Старая Монтегю-стрит представляет собой мрачный кусок владений Джека Потрошителя в Уайтчепеле. Темноватые лавки с бочонками селедки; развалины; магазин с кошерными курами; бижутерия; опять развалины. Тут и там небольшие скопления свежевыкрашенных магазинчиков с арабскими надписями говорили, что гетто осваивает новая волна нищих иммигрантов. Трое темнокожих ребятишек, на старых велосипедах быстро подались в сторону и, описав круг, остановились. За многоквартирными домами снова потянулась череда магазинчиков. На витрине одного из них, где производились печатные работы, красовались засиженные мухами визитные карточки. Печатные буквы выцвели, и под прямыми лучами солнца карточки скукожились и свернулись. Ребята неожиданно снова снялись с места, выписывая арабески на тонком снежном покрове. Дверь, ведущая в магазин, разбухла и покоробилась. Над моей головой звякнул колокольчик, с которого посыпалась легкая пыль. Дети смотрели мне вслед, когда я вошел в магазин. Маленькое переднее помещение пересекала ветхая древняя конторка, покрытая стеклом. Под ним лежали образцы накладных и визитных карточек: туманные призраки умирающего бизнеса. На полках громоздились коробки с бумагой, конторскими бланками, замусоленные каталоги, и висело объявление, гласившее: «Мы принимаем заказы на резиновые печати».

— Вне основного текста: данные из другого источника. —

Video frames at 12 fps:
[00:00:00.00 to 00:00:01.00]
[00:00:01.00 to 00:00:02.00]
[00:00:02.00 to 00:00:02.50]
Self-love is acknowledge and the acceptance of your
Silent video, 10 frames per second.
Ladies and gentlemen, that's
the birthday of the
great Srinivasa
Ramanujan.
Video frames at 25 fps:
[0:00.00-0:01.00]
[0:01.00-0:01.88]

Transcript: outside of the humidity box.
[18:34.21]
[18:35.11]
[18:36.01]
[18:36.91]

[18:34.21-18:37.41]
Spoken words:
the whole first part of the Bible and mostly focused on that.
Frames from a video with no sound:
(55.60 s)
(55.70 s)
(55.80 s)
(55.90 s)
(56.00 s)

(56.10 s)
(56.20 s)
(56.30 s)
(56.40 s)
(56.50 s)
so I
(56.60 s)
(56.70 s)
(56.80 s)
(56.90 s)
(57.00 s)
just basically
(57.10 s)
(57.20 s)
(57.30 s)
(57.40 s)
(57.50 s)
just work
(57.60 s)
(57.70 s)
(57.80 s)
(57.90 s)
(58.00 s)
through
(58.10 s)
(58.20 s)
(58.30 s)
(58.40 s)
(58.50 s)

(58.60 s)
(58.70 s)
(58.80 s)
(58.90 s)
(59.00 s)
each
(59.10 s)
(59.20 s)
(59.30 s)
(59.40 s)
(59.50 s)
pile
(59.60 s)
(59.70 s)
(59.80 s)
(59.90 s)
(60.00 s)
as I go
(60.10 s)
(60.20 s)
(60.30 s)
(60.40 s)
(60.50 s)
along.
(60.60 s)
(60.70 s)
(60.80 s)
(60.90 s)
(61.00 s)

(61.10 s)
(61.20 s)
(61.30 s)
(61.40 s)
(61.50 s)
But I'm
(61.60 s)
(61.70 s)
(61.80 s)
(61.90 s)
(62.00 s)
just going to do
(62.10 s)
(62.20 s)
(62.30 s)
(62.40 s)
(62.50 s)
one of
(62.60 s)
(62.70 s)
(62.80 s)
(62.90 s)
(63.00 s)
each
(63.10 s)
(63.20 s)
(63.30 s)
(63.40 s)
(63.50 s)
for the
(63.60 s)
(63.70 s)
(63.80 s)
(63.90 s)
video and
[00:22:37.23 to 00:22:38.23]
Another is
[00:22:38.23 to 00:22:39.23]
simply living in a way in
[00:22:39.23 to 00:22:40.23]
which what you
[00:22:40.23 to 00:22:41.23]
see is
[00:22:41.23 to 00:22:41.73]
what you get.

Когда эхо колокольчика стихло, из задней комнаты донесся голос:
— Это вы звонили?
— Совершенно верно.
— Валяй наверх, приятель.
Затем женский голос заорал:
— Он тут, Сонни.
Я откинул крышку конторки и двинулся наверх по узкой лестнице.
Мутные окна задней части дома выходили во двор, где валялись припорошенные легким снежком сломанные велосипеды и ржавые сидячие ванны. Тут было настолько тесно, что мне показалось, словно я очутился в домике, выстроенном для гномов.
Рабочее место Сонни Зонтага находилось под самой крышей. Его комната казалась немного почище, но в ней царил невообразимый хаос. Большую часть ее занимал стол с белой пластиковой крышкой, заставленной пузырьками, среди которых валялись штампы, иглы, резцы, гравировальные инструменты с грибообразными — чтобы лучше ложились в ладонь — деревянными ручками и два отполированных до блеска точильных камня. Вдоль стен с пола до потолка разместились коричневые картонные коробки.
— Мистер Джолли, — улыбнулся Сонни Зонтаг, протягивая мягкую белую руку, которая стиснула мои пальцы как стилсоновский разводной ключ.